Enviada em 06/05/2020

No livro Sobre jasmins, bombas e faraós, a jornalista, Carolina Montenegro, durante sua viagem ao Oriente Médio retrata sua percepção do modo de vida no local. Através de um ponto de vista, sobretudo, trabalhista, os refugiados que vivem em centros como o Líbano submetem-se a subempregos que oferecem risco a sua integridade e não fornecem a devida remuneração, assolados pela necessidade de proporcionar, no mínimo, alimento para sua família naquele dia. Lamentavelmente, essa situação não se restringe a regiões de conflitos, mas se estende a países como o Brasil, que gozam de relativa paz. A crescente piora na situação do empregado e a hipervalorização do lucro  monetário é uma mazela que urge por uma solução.

Na década de 1940, Vargas criou o Sindicato dos Trabalhadores e as Leis trabalhistas. Assim, melhorou as condições de vida dos trabalhadores e possibilitou a ascensão social dos mesmos, através da implementação do salário mínimo: valor o qual era o suficiente para sustentar uma família com filhos, pagar o aluguel, comprar comida e para o lazer. Porém, desde então, não houve reajuste do salário correspondente à inflação, ou seja: o valor da vida aumentou, mas o salário não. Isso revela a mais perversa face do Capitalismo – a priorização do lucro monetário – em detrimento à situação do empregado. Leis trabalhistas são vistas como empecilhos e gastos pelos empresários. A exemplo, os entregadores de aplicativos, que não tem direito a insalubridade, mesmo se submetendo à riscos para trabalhar; nem a planos de saúde ou férias. Tudo isso, em troca de um salário que tampouco será o suficiente para viver com comodidade.

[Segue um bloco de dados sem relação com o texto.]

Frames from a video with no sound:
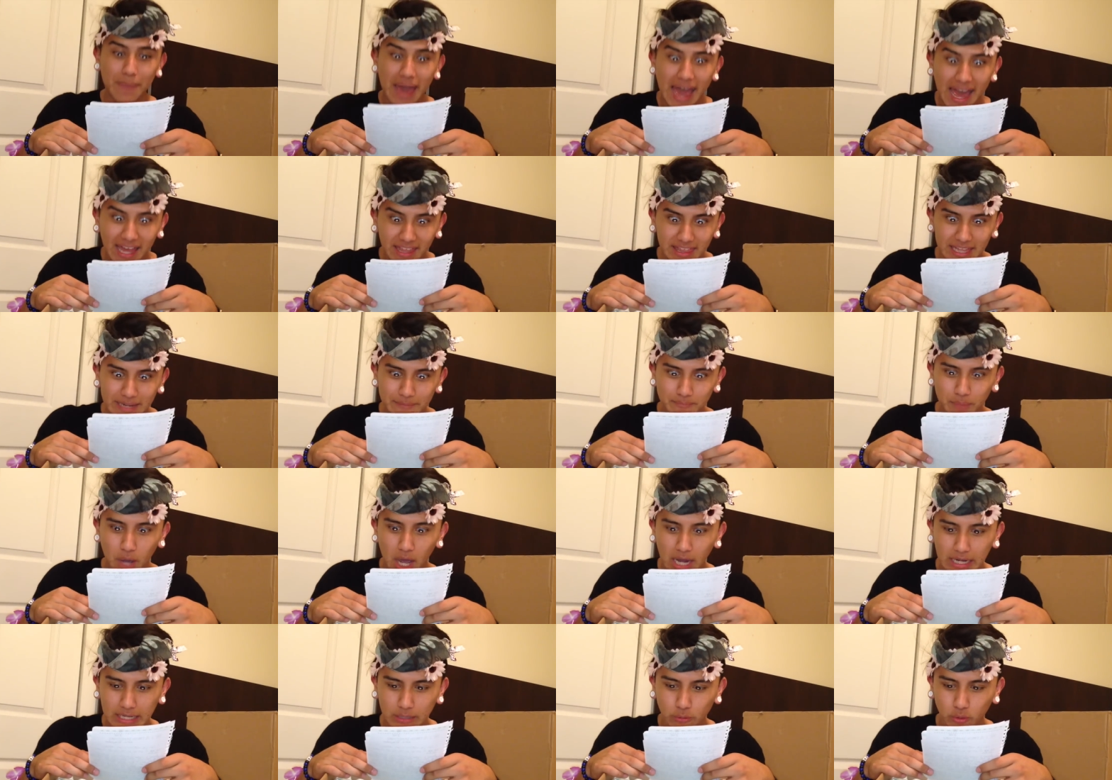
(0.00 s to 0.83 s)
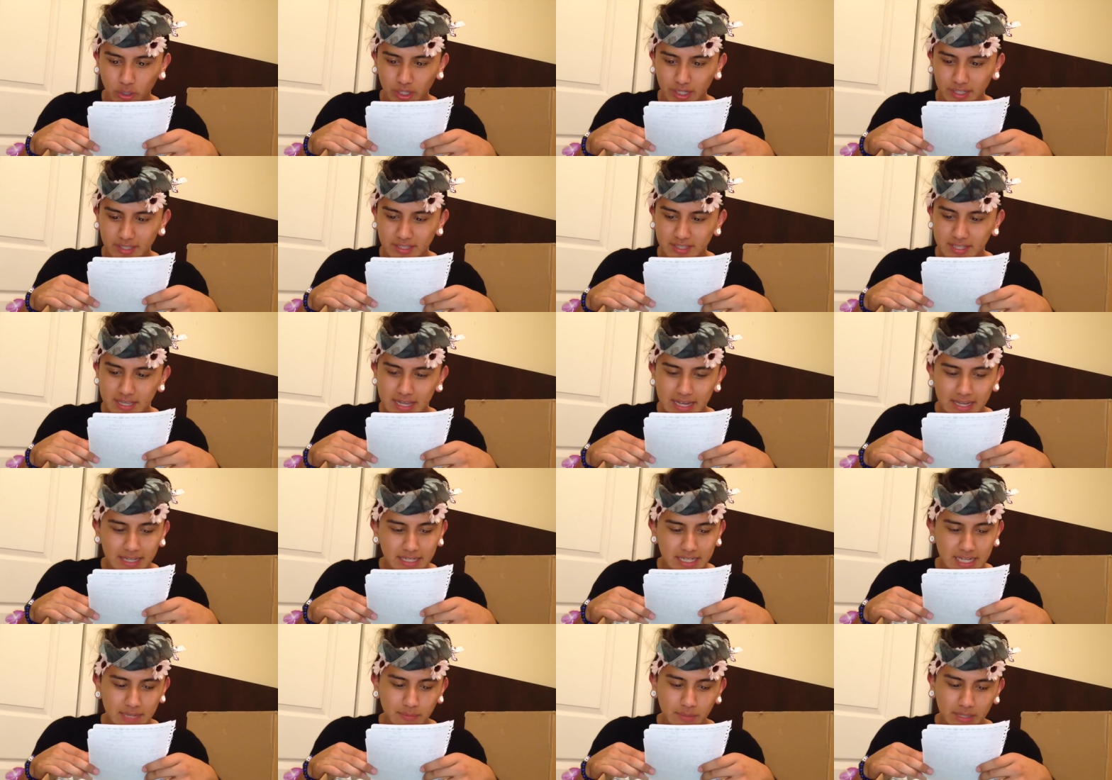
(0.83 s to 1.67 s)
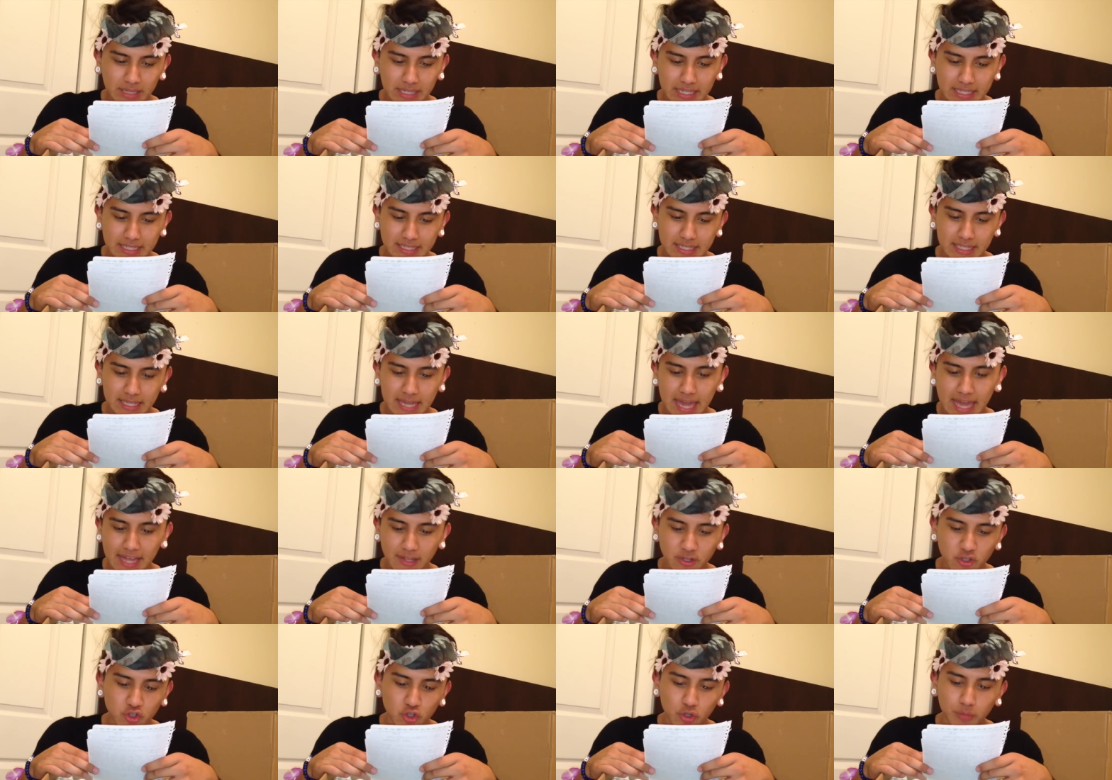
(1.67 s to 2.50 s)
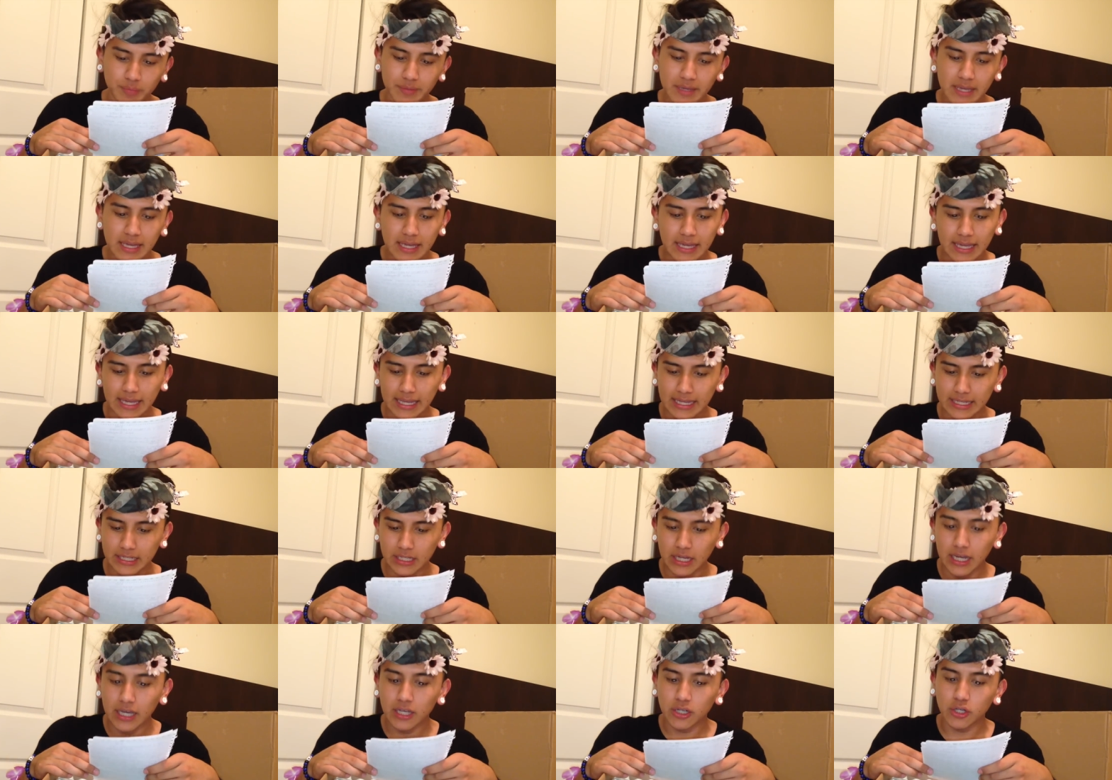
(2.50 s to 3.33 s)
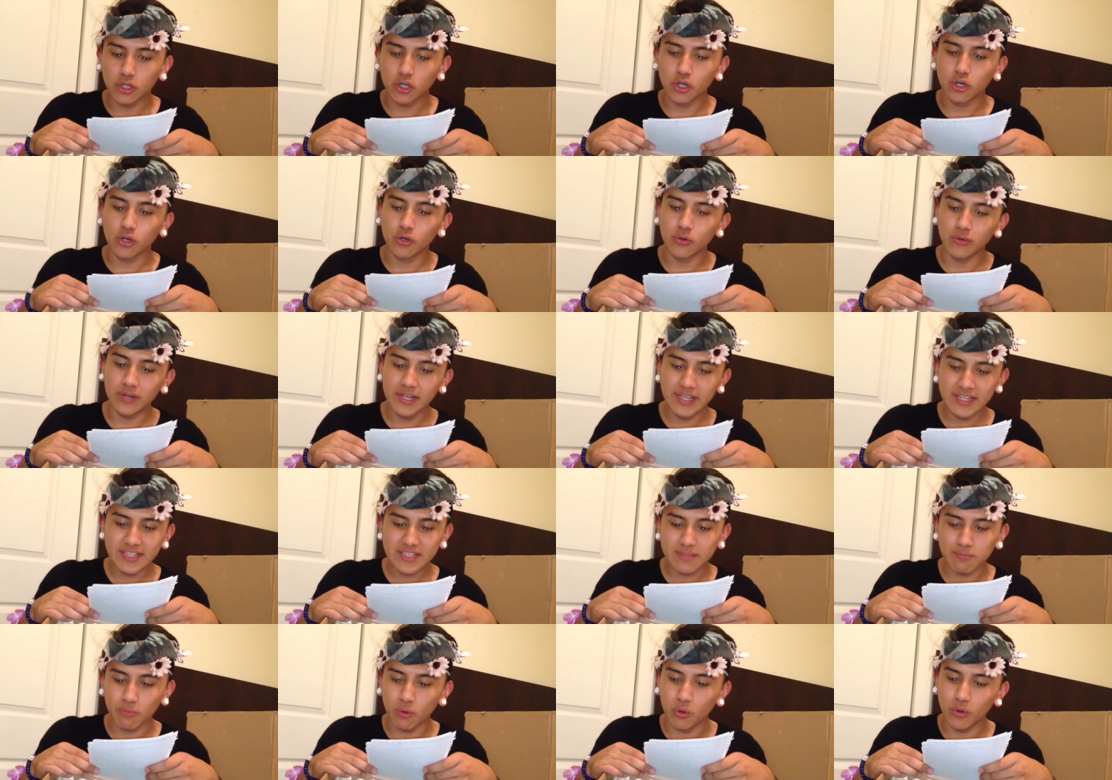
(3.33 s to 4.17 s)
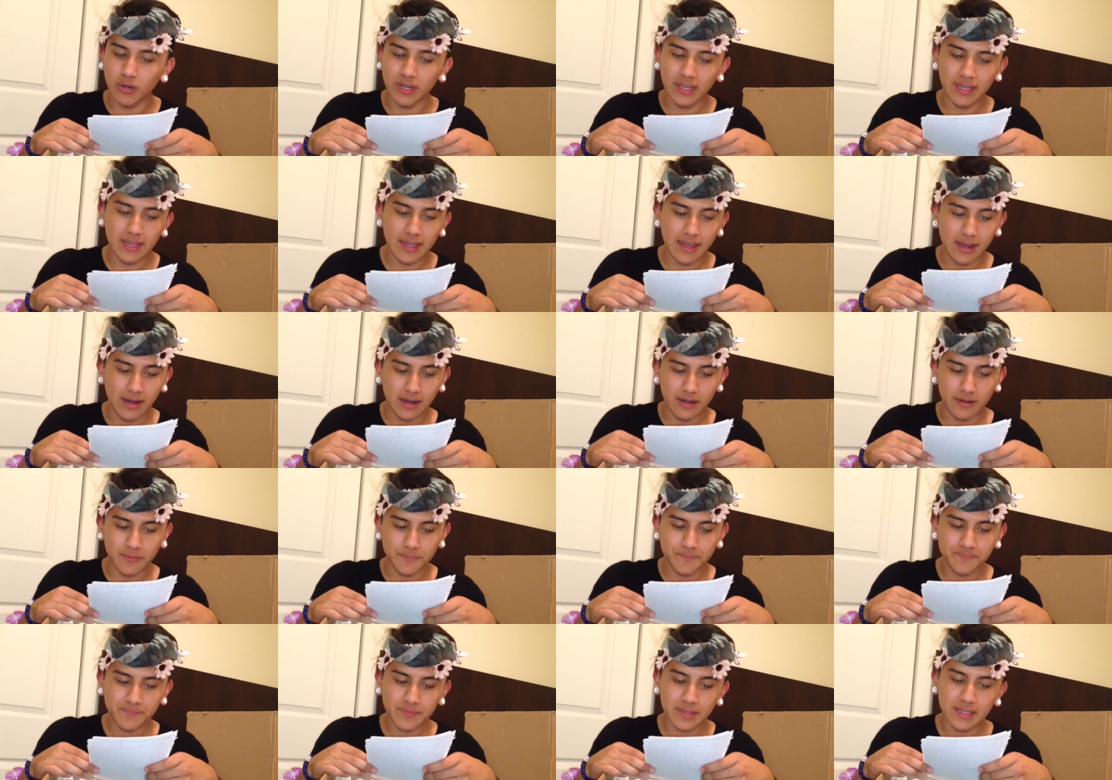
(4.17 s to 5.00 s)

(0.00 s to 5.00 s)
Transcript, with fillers: Bath and Body Works. Deep cleansing hand soap in crisp morning air.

O Liberalismo Moderno gera um comodismo na elite econômica, que por sua vez, consequentemente, impede a acensão social de empregados e os priva de seus direitos. O Indice de Gini – ferramenta da geografia responsável por medir a desigualdade de um país – evidencia essa desumanização do empregador, visto que o coeficiente se aproxima de 1, representando maior desigualdade. Percebe-se, portanto, que pouco se alterou na sociedade brasileira desde o século passado, aliás, houve um breve avanço seguido de um retrocesso na luta pelos direitos da classe operária.

Portanto, medidas são necessárias para resolver o impasse. O Ministério da Economia, em conjunto com o Ministério do Trabalho deve propor a fiscalização das Leis trabalhistas já existentes, por meio da criação de uma Associação, composta por trabalhadores que dependem unicamente do salário para sustentar suas famílias, visando melhorar as condições de trabalho deles mesmos e de quem vive uma realidade semelhante.